It's yet another cold case apparently cracked thanks to an ancestry website that collected people's DNA. This time, it involves a dead newborn found in a trash bag along an Ohio road in 1993. The baby's mother, 49-year-old Gail Eastwood-Ritchey, now faces murder charges, but the case has a grim surprise: Police say Eastwood-Ritchey admitted abandoning another infant two years prior, and authorities are searching for that baby, too. The details:
- The discovery: On March 25, 1993, the newborn's body was found by the side of a road in Geauga County, Ohio, reports News 5 Cleveland. Authorities say he was alive at birth, then left in the woods in a trash bag. Animals are believed to have partially dismembered the baby and dragged the bag near the road.
- 'Geauga's Child': The rattled community buried the child with a gravestone marked "Geauga's Child," with details on his death. People have continued to visit and leave flowers all these years, but police had no leads.
- The arrest: Last week, Geauga County Sheriff Scott Hildenbrand said investigators determined that Eastwood-Ritchey of Euclid, Ohio, was the child's mother, thanks to the unnamed online database, reports the Geauga County Maple Leaf. Eastwood-Ritchey, who has three grown children, is now in custody facing charges of murder and aggravated murder.
- The surprise: The Washington Post says the most shocking of the new details is that Eastwood-Ritchey admitted leaving another newborn for dead in 1991, and authorities are investigating. "She gave us a pretty specific area where she had taken the first baby," says the sheriff. "That was 30 years ago and there's no evidence there."

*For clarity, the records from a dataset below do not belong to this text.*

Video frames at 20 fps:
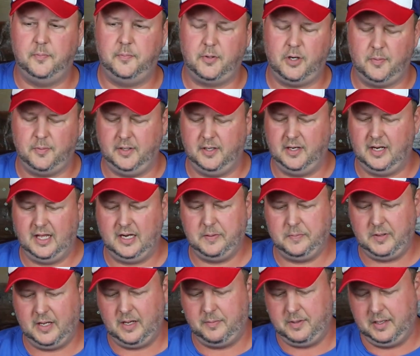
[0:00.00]
Bourbon and a
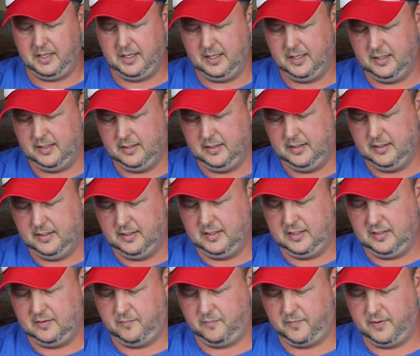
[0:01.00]
Baby
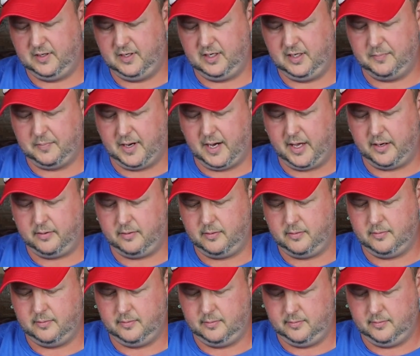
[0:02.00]
Infinity bottle.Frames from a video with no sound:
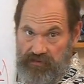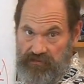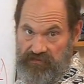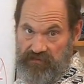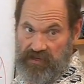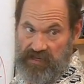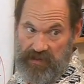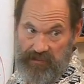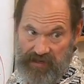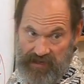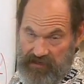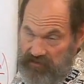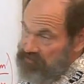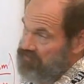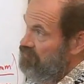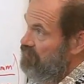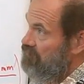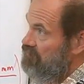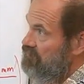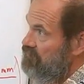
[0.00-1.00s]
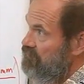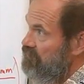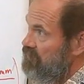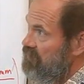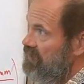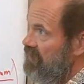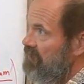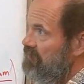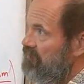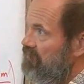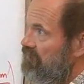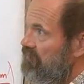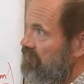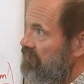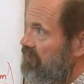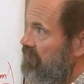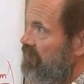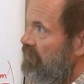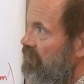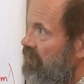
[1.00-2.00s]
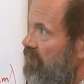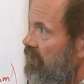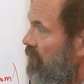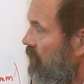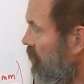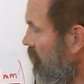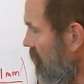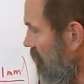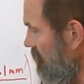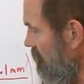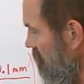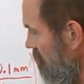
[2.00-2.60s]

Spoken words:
the fundamentals notes, for example, or I've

- The father: Authorities say Eastwood-Ritchey's husband is the father of the newborn found in 1993. His name hasn't been disclosed, and police are still investigating whether he had any involvement, reports Cleveland.com.
- No remorse: "Her reaction was that she had not even thought about this until we brought it up," says the sheriff of Eastwood-Ritchey, per News 5. "She had completely put it out of her mind. She always referred to the baby as 'it.' She really had no emotions as far as that's concerned."

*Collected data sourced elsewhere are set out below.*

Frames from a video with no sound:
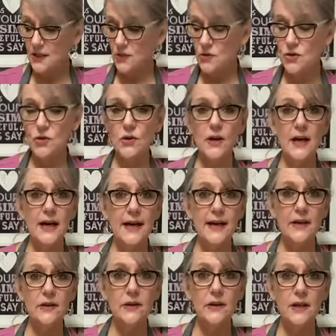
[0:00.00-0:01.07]
Use your
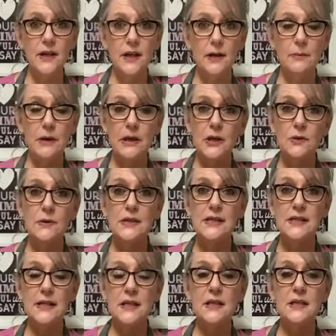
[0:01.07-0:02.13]
iron, but you would
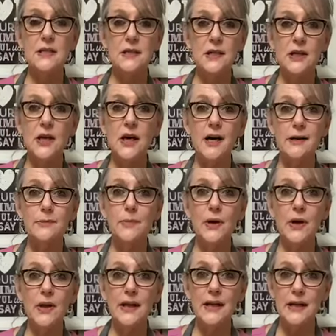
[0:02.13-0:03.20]
set it to the cotton
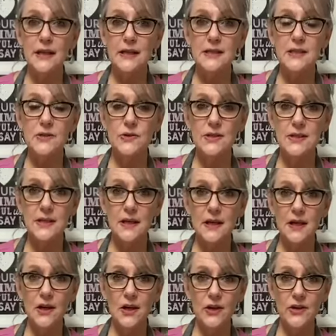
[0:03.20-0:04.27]
polyester
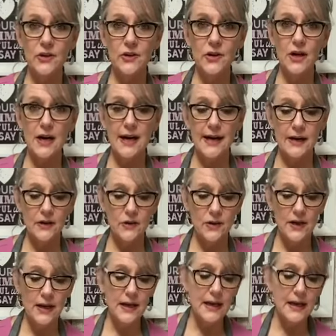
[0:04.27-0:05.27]
setting on your iron,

- A haunted deputy: Retired sheriff's office Detective Thomas Dewey was the first deputy on the scene when the child was found. "I periodically would stop down at the gravesite and tell the kid, 'I'm sorry this happened to you and I'm trying to do what I can to find [your] mother to find out why it happened to you." He thought it was hopeless—until the new break. "I went down to the cemetery and I put a flower on the kid's grave and told him, 'Little guy, we found your mother and I hope to make her pay,'" he tells the Maple Leaf.